[pve-devel] ZFS Storage Patches

Chris Allen ca.allen at gmail.com
Fri Mar 14 20:24:10 CET 2014


Oops forgot to attach the script.  Here's the script I mentioned.


On Fri, Mar 14, 2014 at 12:21 PM, Chris Allen <ca.allen at gmail.com> wrote:

> > I have already made some test and I have not be able to make any
> > conclusive tests proving performance should be hurt by using sparse.
>
> Yeah it shouldn't affect the ZFS mechanics at all, the ZVOL will just lack
> a reservation.
>
>
> > Is sparse a way to provision more than a 100% then?
> Yes.  That, and it enables you to take advantage of compression on the
> volume.  Without sparse the volume is always going to take away the same
> amount of space from the pool (due to the hard reservation) regardless of
> whether or not compression and/or dedup is on.  You just have to be careful
> to monitor pool capacity.  Bad things will happen if your SAN server runs
> out of space...  I attached a quick and dirty script I wrote to monitor
> pool capacity and status, and send an e-mail alert if the pool degrades or
> a capacity threshold is hit.  I run it from cron every 30 minutes.
>
>
> > For me 8k block size for volumes seems to be given more write speed.
> 8k for me too is much better than 4k.  With 4k I tend to hit my IOPS limit
> easily, with not much throughput, and I get a lot of IO delay on VMs when
> the SAN is fairly busy.  Currently I'm leaning towards 16k, sparse, with
> lz4 compression.  If you go the sparse route then compression is a no
> brainer as it accelerates performance on the underlying storage
> considerably.  Compression will lower your IOPS and data usage both are
> good things for performance.  ZFS performance drops as usage rises and gets
> really ugly at around 90% capacity.  Some people say it starts to drop with
> as little as 10% used, but I have not tested this.  With 16k block sizes
> I'm getting good compression ratios - my best volume is 2.21x, my worst
> 1.33x, and the average is 1.63x.  So as you can see a lot of the time my
> real block size on disk is going to be effectively smaller than 16k.  The
> tradeoff here is that compression ratios will go up with a larger block
> size, but you'll have to do larger operations and thus more waste will
> occur when the VM is doing small I/O.  With a large block size on a busy
> SAN your I/O is going to get fragmented before it hits the disk anyway, so
> I think 16k is good balance.  I only have 7200 RPM drives in my array, but
> a ton of RAM and a big ZFS cache device, which is another reason I went
> with 16k, to maximize what I get when I can get it.  I think with 15k RPM
> drives 8k block size might be better, as your IOPS limit will be roughly
> double that of 7200 RPM.
>
> Dedup did not work out well for me.  Aside from the huge memory
> consumption, it didn't save all that much space and to save the max space
> you need to match the VM's filesystem cluster size to the ZVOL block size.

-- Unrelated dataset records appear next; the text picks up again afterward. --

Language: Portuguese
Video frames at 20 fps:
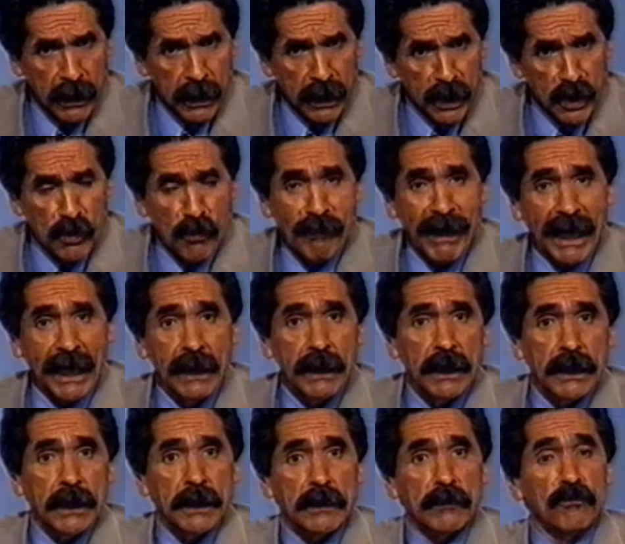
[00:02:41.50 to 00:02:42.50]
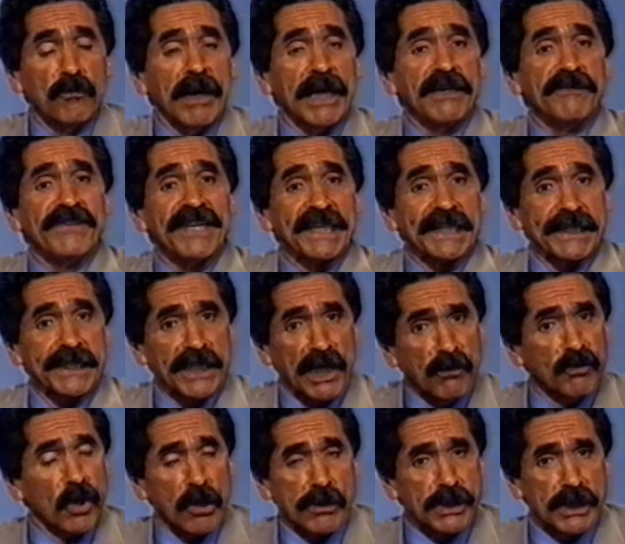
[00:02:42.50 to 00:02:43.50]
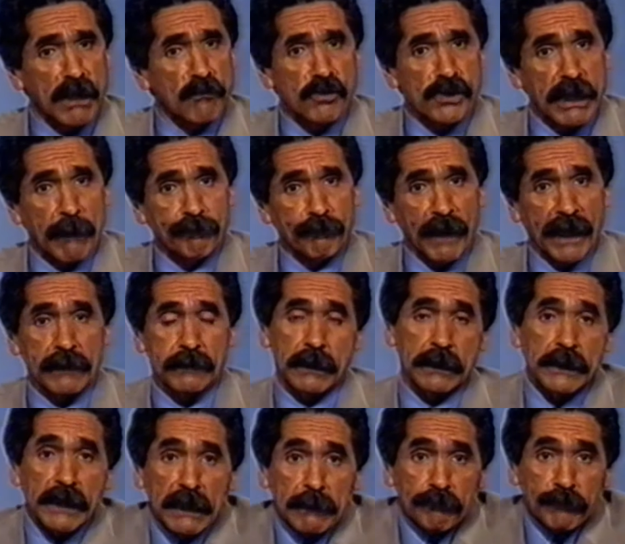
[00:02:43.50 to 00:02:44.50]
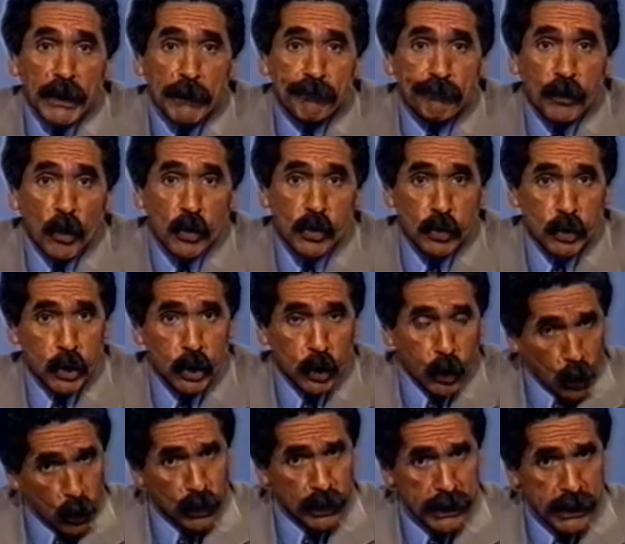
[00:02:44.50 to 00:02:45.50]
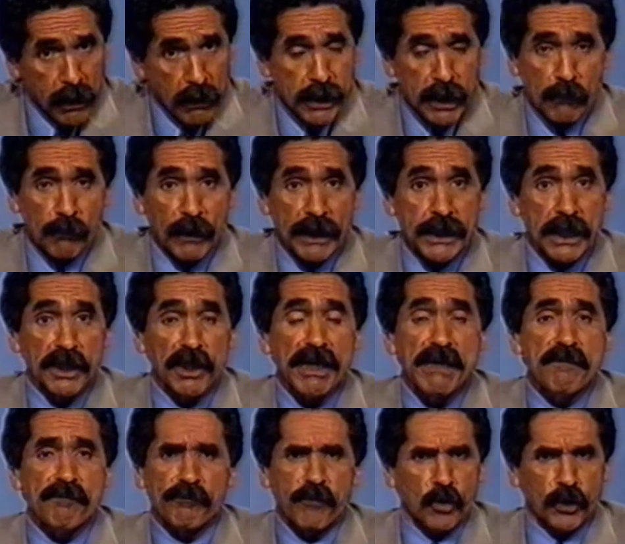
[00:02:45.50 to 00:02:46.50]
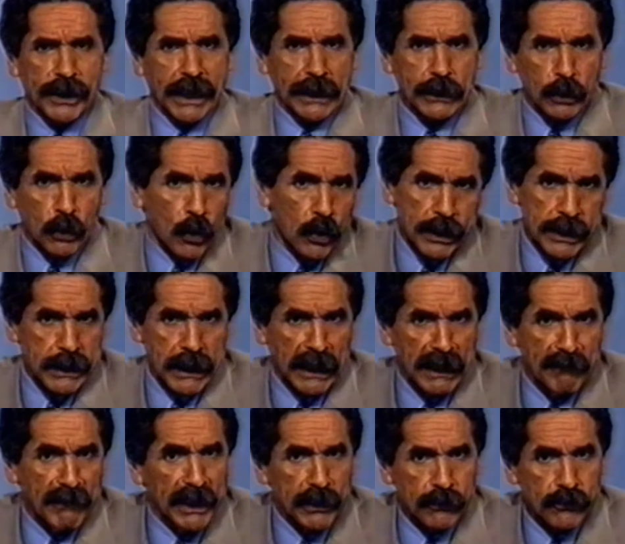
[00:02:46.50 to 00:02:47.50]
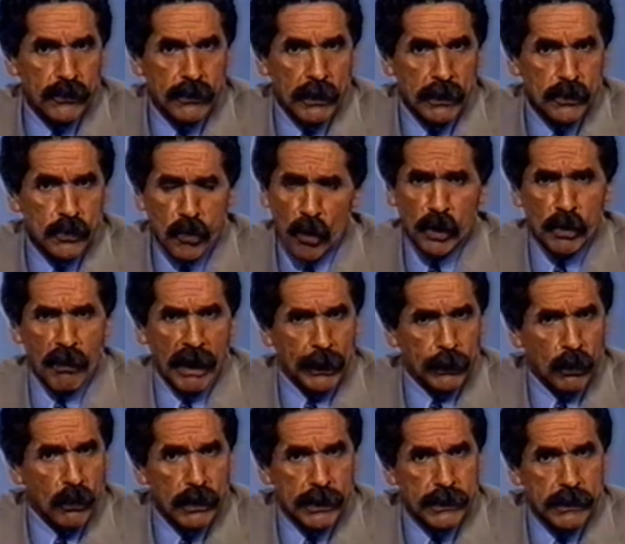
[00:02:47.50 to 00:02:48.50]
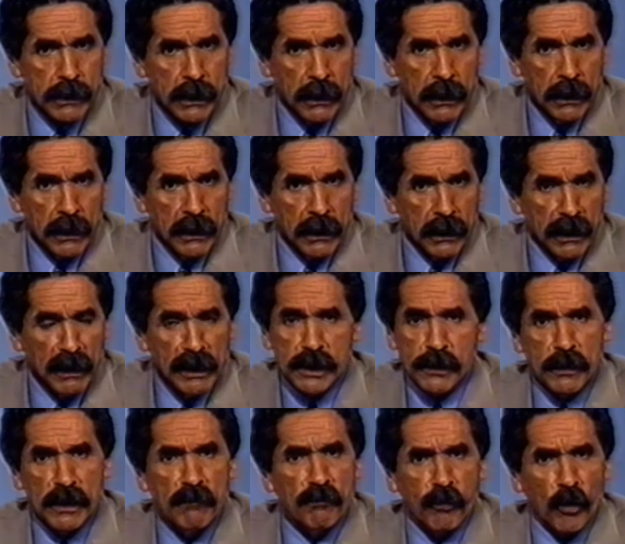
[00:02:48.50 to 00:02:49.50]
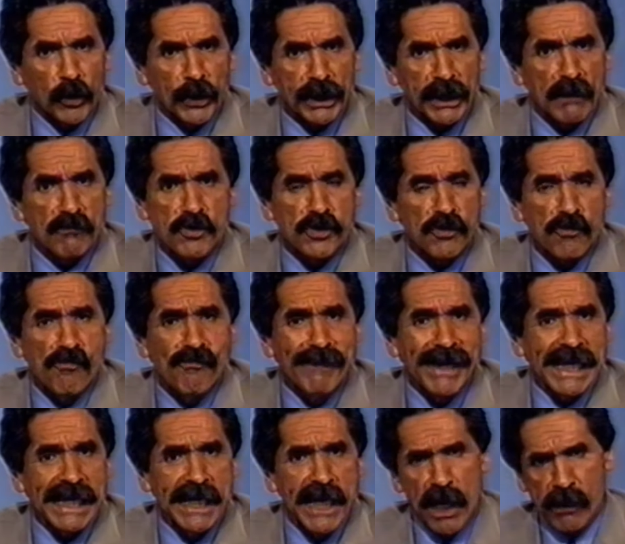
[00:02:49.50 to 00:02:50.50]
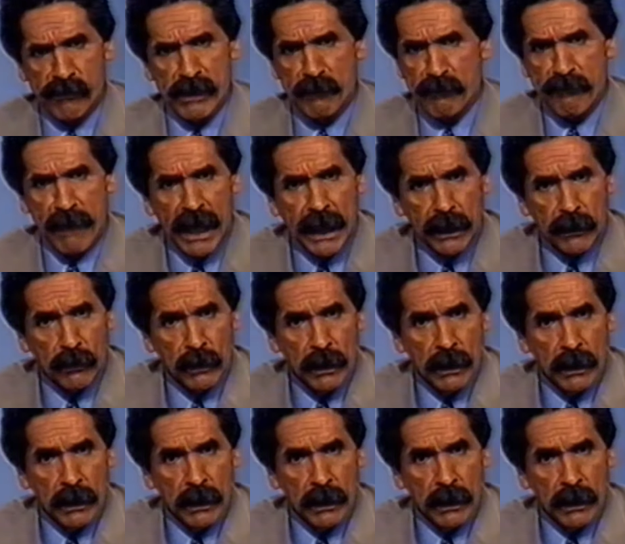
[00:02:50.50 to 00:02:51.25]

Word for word: e uma, uma inversão. Nós estamos a, de, de produtores, nós estamos passando a importadores de alimentos. Só no arroz, importamos Tempo, um milhão e meio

>  Which means 4k for ext4 and NTFS (unless you change it during a Windows
> install).  Also dedup really really slows down zpool scrubbing and possibly
> rebuild.  This is one of the main reasons I avoid it.  I don't want scrubs
> to take forever, when I'm paranoid of something potentially being wrong.
>
>
> > Regards write caching: Why not simply use sync
> > directly on the volume?
>
> Good question.  I don't know.
>
>
> > I have made no tests on Solaris - licens costs is out of my league. I
> > regularly test FreeBSD, Linux and Omnios. In production I only use
> > Omnios (15008 but will migrate all to r151014 when this is released
> > and then only use LTS in the future).
>
> I'm in the process of trying to run away from all things Oracle at my
> company.  We keep getting burned by them.  It's so freakin' expensive, and
> they hold you over a barrel with patches for both hardware and software.

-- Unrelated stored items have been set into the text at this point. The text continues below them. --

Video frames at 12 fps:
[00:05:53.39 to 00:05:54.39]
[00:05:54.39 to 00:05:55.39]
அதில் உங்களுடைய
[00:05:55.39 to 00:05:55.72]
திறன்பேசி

>  We bought some very expensive hardware from them, and a management
> controller for a blade chassis had major bugs to the point it was
> practically unusable out of the box.  Oracle would not under any
> circumstance supply us with the new firmware unless we spent boatloads of
> cash for a maintenance contract.  We ended up doing this because we needed
> the controller to work as advertised.  This is what annoys me the most with
> them - you buy a product and it doesn't do what is written on the box and
> then you have to pay tons extra for it to do what they said it would do
> when you bought it.  I miss Sun...
>
>
>
> On Fri, Mar 14, 2014 at 10:52 AM, Michael Rasmussen <mir at datanom.net>wrote:
>
>> On Fri, 14 Mar 2014 10:11:17 -0700
>> Chris Allen <ca.allen at gmail.com> wrote:
>>
>> > > It was also part of latest 3.1. Double-click the mouse over your
>> > > storage specification in Datacenter->storage and the panel pops up.

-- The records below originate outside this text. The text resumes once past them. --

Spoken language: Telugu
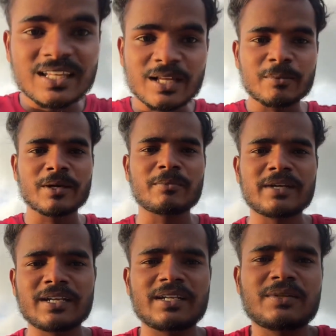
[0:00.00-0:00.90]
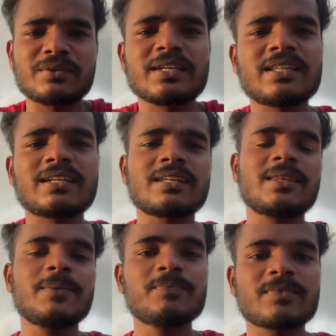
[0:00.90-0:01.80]
కదా మన బండి ఎట్లు నేను
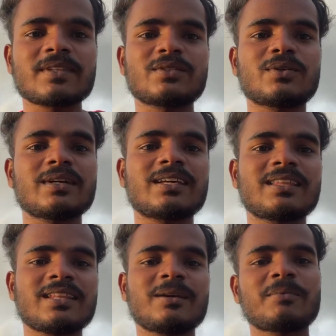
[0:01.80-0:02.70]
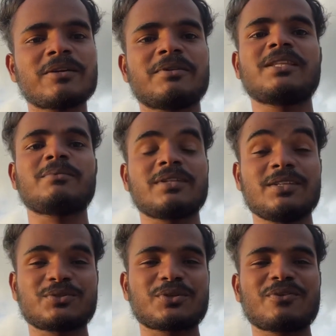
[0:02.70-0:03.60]
అనేది సో అదైతే మనం అయితే ఇప్పుడు
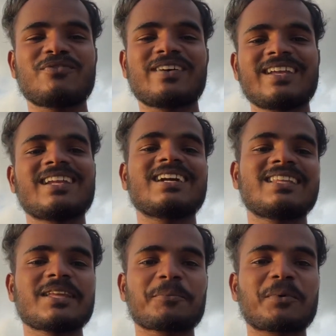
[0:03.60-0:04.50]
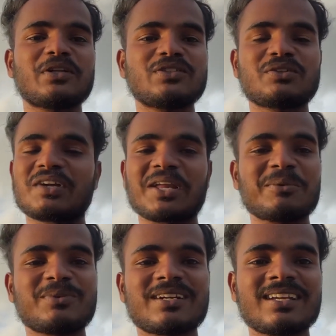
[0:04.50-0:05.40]
తీసుకున్నాం ఫైనల్గా అయితే ఎప్పటి నుంచో
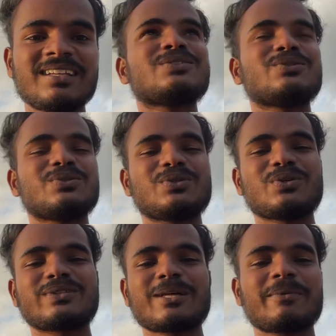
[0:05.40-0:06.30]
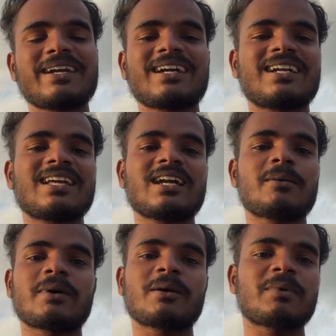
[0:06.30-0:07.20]
డ్రీమ్ ఉండే సో కొత్త బైక్ అంటే ఇంకా
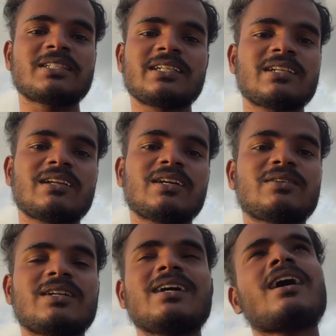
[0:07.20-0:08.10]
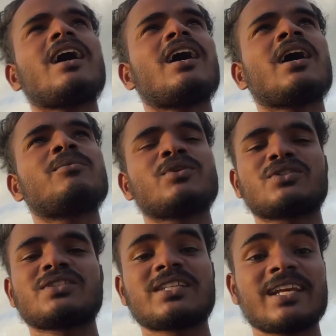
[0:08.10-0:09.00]
మన బడ్జెట్లో లేకుండే
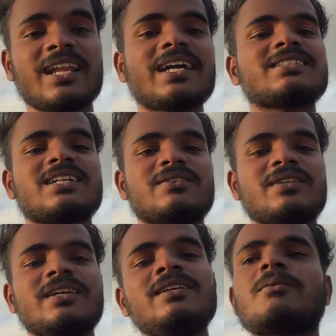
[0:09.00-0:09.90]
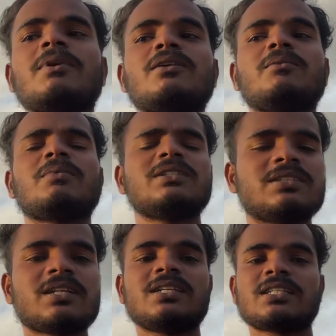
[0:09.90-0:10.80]
ఆల్మోస్ట్ త్రీ ల్యాక్స్ అట్లా ఉంది మనకు
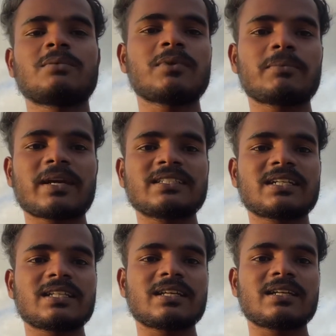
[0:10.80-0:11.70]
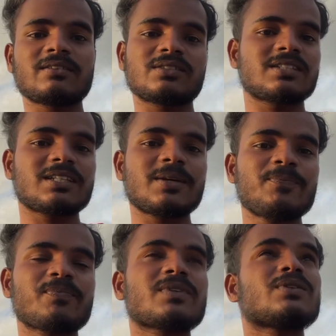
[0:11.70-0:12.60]
మంచి రీజనబుల్ ప్రైస్కి అయితే వచ్చింది
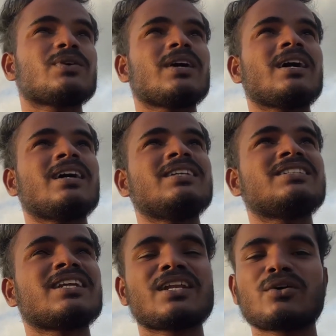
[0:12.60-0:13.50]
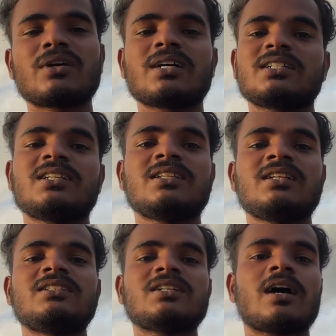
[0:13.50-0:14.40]
సో ఇంకా ఇచ్చినన్న కూడా
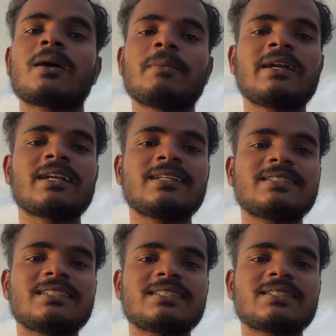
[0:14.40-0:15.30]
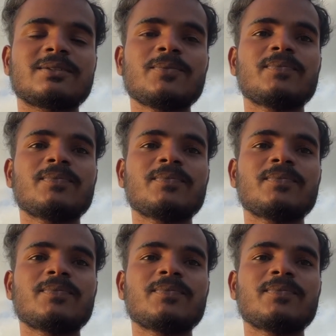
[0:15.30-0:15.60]
దీన్ని చాలా మెయింటెనెన్స్ చేసిండు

>> > > Patched panel attached.
>> >
>> I forgot to mention that at the moment the code for creating ZFS
>> storage is commented out
>> in /usr/share/pve-manager/ext4/pvemanagerlib.js line 20465-20473
>>
>> >
>> > No I haven't.  As far as I understand it sparse should not affect
>> > performance whatsoever, it only changes whether or not a reservation is
>> > created on the ZVOL.  Turning of write caching on the LU should decrease
>> > performance, dramatically so, if you do not have a separate and very
>> fast
>> > ZIL device (eg. ZeusRAM).  Every block write to the ZVOL will be done
>> > synchronously when write caching is turned off.
>> >
>> I have already made some test and I have not be able to make any
>> conclusive tests proving performance should be hurt by using sparse. Is
>> sparse a way to provision more than a 100% then?
>>
>> > I've done some testing with regards to block size, compression, and
>> dedup.
>> >  I wanted sparse support for myself and I figured while I was there I
>> might
>> > as well add a flag for turning off write caching.  For people with the
>> > right (and expensive!) hardware the added safety of no write caching
>> might
>> > be worth it.
>> >
>> I have done the same. For me 8k block size for volumes seems to be given
>> more write speed. Regards write caching: Why not simply use sync
>> directly on the volume?
>>
>> > Have you tested the ZFS storage plugin on Solaris 11.1?  I first tried
>> > using it with 11.1, but they changed how the LUN assignment for the
>> views
>> > works.  In 11.0 and OmniOS the first available LUN will get used when a
>> new
>> > view is created if no LUN is given.  But in 11.1 it gets populated with
>> a
>> > string that says "AUTO".  This of course means PVE can't connect to the
>> > volume because it can't resolve the LUN.  Unfortunately I couldn't find
>> > anything in the 11.1 documentation that described how to get the LUN.
>>  I'm
>> > assuming there's some kind of mechanism in 11.1 where you can get the
>> > number on the fly, as it must handle them dynamically now.  But after a
>> lot
>> > of Googling and fiddling around I gave up and switched to OmniOS.  I
>> don't
>> > have a support contract with Oracle so that was a no go.  Anyway, just
>> > thought I'd mention that in case you knew about it.
>> >
>> > In addition to that problem 11.1 also has a bug in the handling of the
>> > iSCSI feature Immediate Data.  It doesn't implement it properly
>> according
>> > to the iSCSI RFC, and so you need to turn of Immediate Data on the
>> client
>> > in order to connect.  The patch is available to Oracle paying support
>> > customers only.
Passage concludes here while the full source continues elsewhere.